With this February Patch Tuesday release from Microsoft, we see 7 security bulletins with four updates rated as Critical by Microsoft and the remaining bulletins rated as Important.
The first update for February is MS14-007. It has been rated as Critical by Microsoft and is a Remote Code Execution vulnerability in the Microsoft Direct2D graphics API. Microsoft’s Direct2D graphics component is a hardware accelerated, immediate-mode set of APIs that increase the rendering speed of graphics in supported applications (such as Microsoft’s Internet Explorer). As with most Remote Code Execution security issues, this update attempts to address a memory corruption issue that could be exploited by an attacker. This security issue requires a user to take a specific action on a specially crafted web page or email. As Microsoft’s Direct2D technology was a key update in the Windows 7 and Server 2012 platforms, all of these and later desktop and server operating systems are affected. As a consequence, all platforms earlier than Windows 7, i.e. Windows Vista and Windows XP, are not affected. This vulnerability was raised by Omair from Zero Day initiative, and if a machine is comprised through this type of attack, the 3rd party will achieve full administrative rights on the targeted machine.
The second Critical update for February is MS14-008 and relates to a vulnerability in Microsoft’s anti-spam and anti-malware technology Forefront Protection for Exchange 2010. This is not the first time a critical vulnerability has surfaced in a Microsoft anti-virus or anti-malware technology as Windows Defender has had a number of core vulnerability updates over the past few years. If you are using Office 365, then you don’t have to worry about this security issue. However, if you are managing your own Microsoft Exchange servers, then this is an update with a limited testing profile that should be quickly deployed.
The next Critical update, MS14-010 relates to a massive 23 vulnerabilities in Microsoft’s Internet Explorer (IE), the most severe of which could lead to Remote Code execution. This collection of security vulnerabilities affects all versions of Internet Explorer from version 6 all the way to version 11, including Windows RT. If you employ the Server Core operating system approach (minimalist installation), then you will not be affected as IE is not included in these deployments. This is a massive update with a large vulnerability profile and so MS14-010 gets the “Patch Now" award for February.
The last Critical update from Microsoft this month is MS14-011 and relates to a privately reported vulnerability in the Microsoft Visual Basic Scripting engine (VBS) that could lead to Remote Code Execution scenarios. This security vulnerability affects all versions of Windows desktops and server operating systems.
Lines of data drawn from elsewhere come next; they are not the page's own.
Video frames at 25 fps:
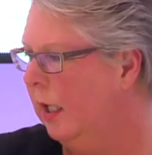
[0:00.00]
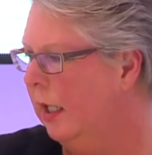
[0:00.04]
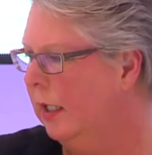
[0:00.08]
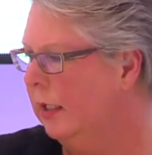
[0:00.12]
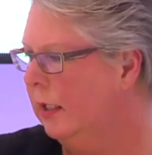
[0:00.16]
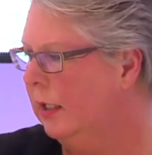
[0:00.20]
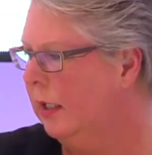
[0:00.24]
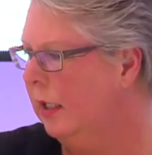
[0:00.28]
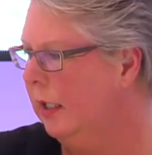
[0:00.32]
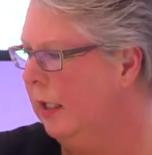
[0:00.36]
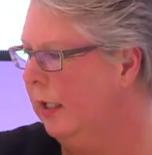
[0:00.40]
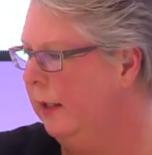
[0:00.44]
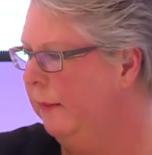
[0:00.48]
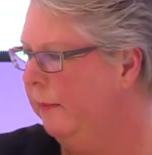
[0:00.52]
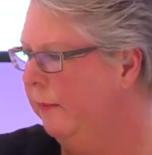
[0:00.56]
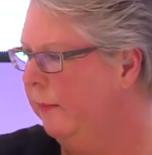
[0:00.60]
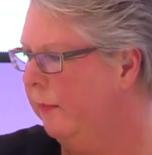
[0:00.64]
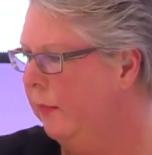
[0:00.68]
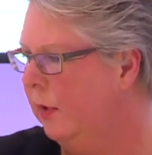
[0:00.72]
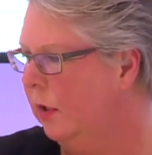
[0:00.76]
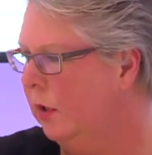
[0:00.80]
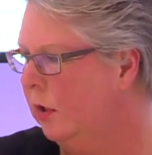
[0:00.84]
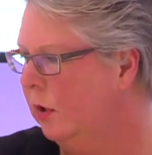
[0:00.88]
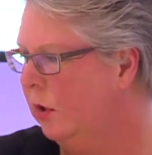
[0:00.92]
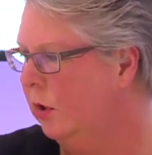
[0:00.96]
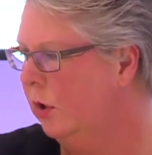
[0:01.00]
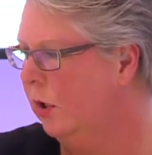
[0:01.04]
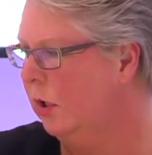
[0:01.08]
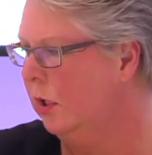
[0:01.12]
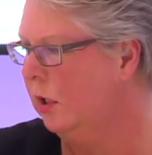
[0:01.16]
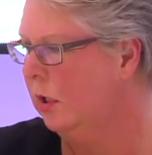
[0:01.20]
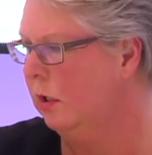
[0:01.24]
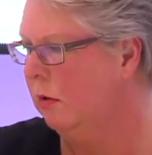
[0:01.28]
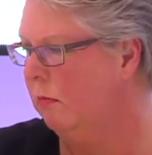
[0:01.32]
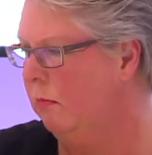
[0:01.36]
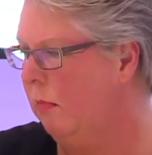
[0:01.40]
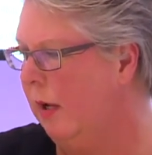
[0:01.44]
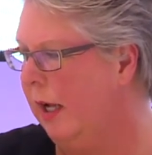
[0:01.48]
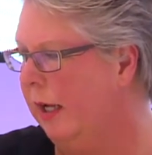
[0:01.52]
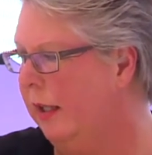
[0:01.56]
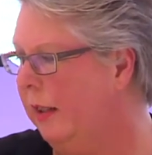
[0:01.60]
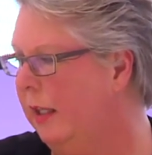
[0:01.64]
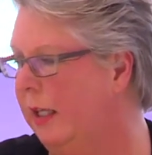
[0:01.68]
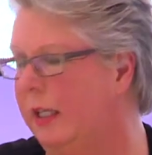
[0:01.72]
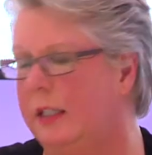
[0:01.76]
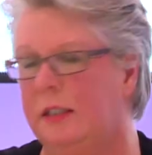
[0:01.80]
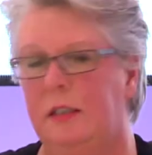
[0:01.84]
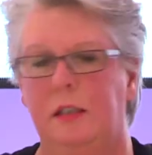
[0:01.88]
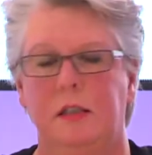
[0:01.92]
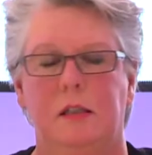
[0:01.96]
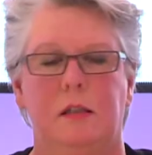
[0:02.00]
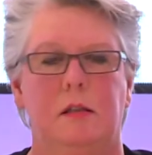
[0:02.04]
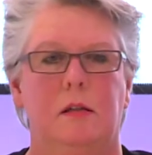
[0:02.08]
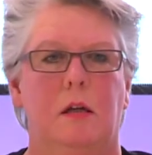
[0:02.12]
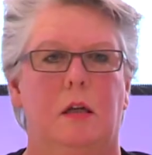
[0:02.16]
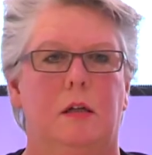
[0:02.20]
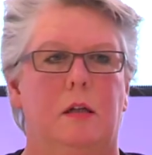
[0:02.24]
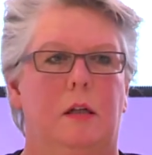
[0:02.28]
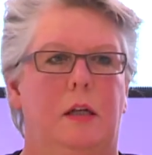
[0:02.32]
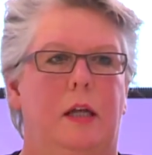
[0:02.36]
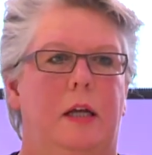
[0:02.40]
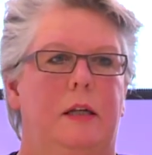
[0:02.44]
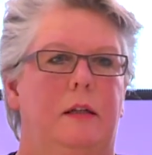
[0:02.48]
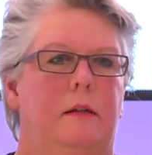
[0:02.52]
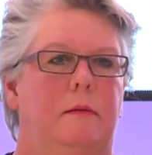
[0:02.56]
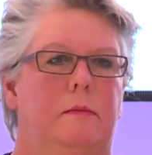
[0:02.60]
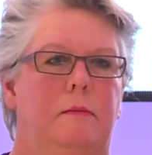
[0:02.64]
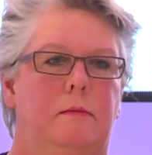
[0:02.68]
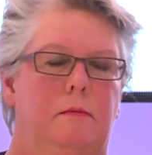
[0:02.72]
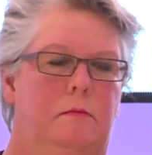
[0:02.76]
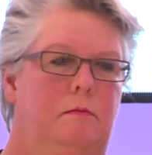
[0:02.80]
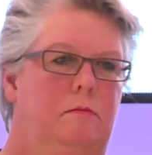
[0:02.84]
can see, just like this. It's not that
You may wonder which version of the Microsoft scripting engine is currently deployed to your desktop as certain versions are included in the core installation. However, you may have upgraded versions over the years using the example of Internet Explorer Version 8 which updates the Microsoft VBS engine to 5.8. That all said, with this update, you needn’t worry as every version is exposed to this Remote Code Execution attack. This is a “Patch Next” update.
Taking the first update rated as Important for this month, MS14-005 relates to a vulnerability in Microsoft’s XML data-handling technology which could lead to Information Disclosure type attacks through the use a specially crafted web page viewed with Microsoft’s Internet Explorer (IE). This Critical update from Microsoft relates to all desktop and server platforms though interestingly it does not affect the core Microsoft XML Services modules version 4 through 6. In the event that your organisation is not able to distribute this update quickly enough, Microsoft has provided a handy registry update workaround that can be deployed through Active Directory that mitigates against this type of attack.
The next update rated as Important by Microsoft for February is MS14-006 which relates to a denial of service vulnerability in the IPV6 networking component. This update attempts to resolve a publicly disclosed issue which could allow an attacker to send a large number of specially crafted IP (network) packets to an affected system resulting in a loss of service. To be successful, an attacker must be on the same subnet as the affected system. This update affects Windows 8, Server 2012, Windows RT systems and importantly Server Core Installations.
The final update rated as Important for this month’s release of security updates from Microsoft is MS14-009, which attempts to resolve two publicly disclosed vulnerabilities in the Microsoft .NET Framework. The most severe of these two security issues could result in an Elevation of Privilege scenario. The update MS14-009 affects all Windows and Server platforms. Somewhat confusingly MS14-009 does not apply to versions 3.0 (Sp2) and version 3.5 (SP1) of the Microsoft .NET Framework and the 2008 version of Windows Server Core installation is not affected as well.